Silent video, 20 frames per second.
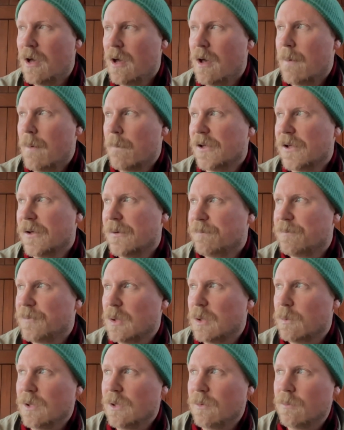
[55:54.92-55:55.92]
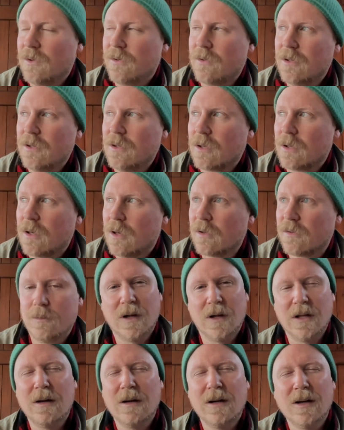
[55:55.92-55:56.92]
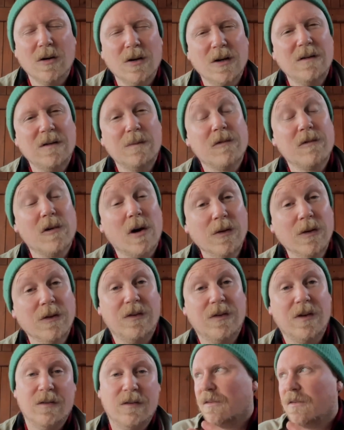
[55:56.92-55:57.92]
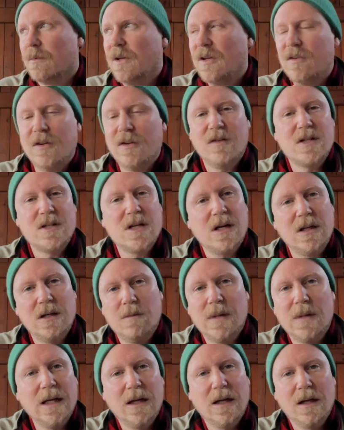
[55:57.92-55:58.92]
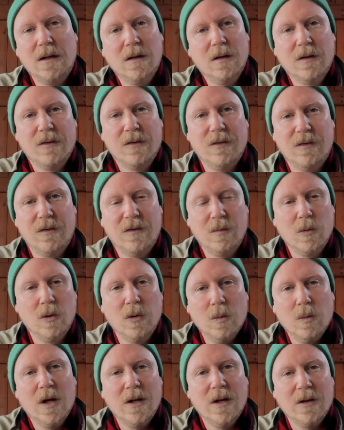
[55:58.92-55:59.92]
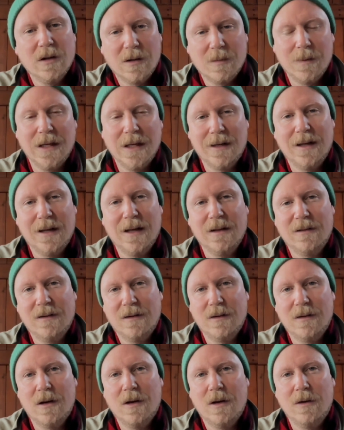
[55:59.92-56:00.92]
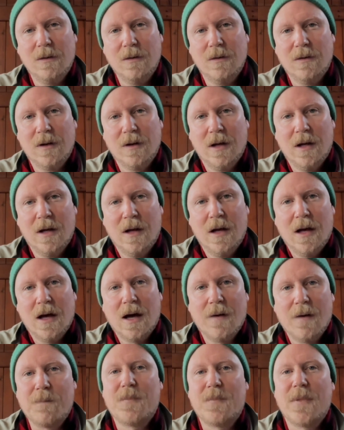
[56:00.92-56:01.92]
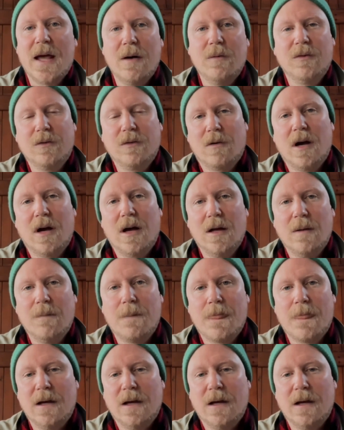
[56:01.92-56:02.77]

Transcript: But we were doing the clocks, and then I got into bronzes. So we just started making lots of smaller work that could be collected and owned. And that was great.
==
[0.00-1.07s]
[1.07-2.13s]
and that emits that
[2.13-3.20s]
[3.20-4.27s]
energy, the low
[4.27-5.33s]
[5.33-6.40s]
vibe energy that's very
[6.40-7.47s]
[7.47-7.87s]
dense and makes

= WORK TASK =
Using the entries above, write out exactly the lines from the one with "[55:56.92-55:57.92]" through the one with "Transcript: But we", ends included. Leave out any pictures.

= RESULT BELOW =
[55:56.92-55:57.92]
[55:57.92-55:58.92]
[55:58.92-55:59.92]
[55:59.92-56:00.92]
[56:00.92-56:01.92]
[56:01.92-56:02.77]

Transcript: But we were doing the clocks, and then I got into bronzes. So we just started making lots of smaller work that could be collected and owned. And that was great.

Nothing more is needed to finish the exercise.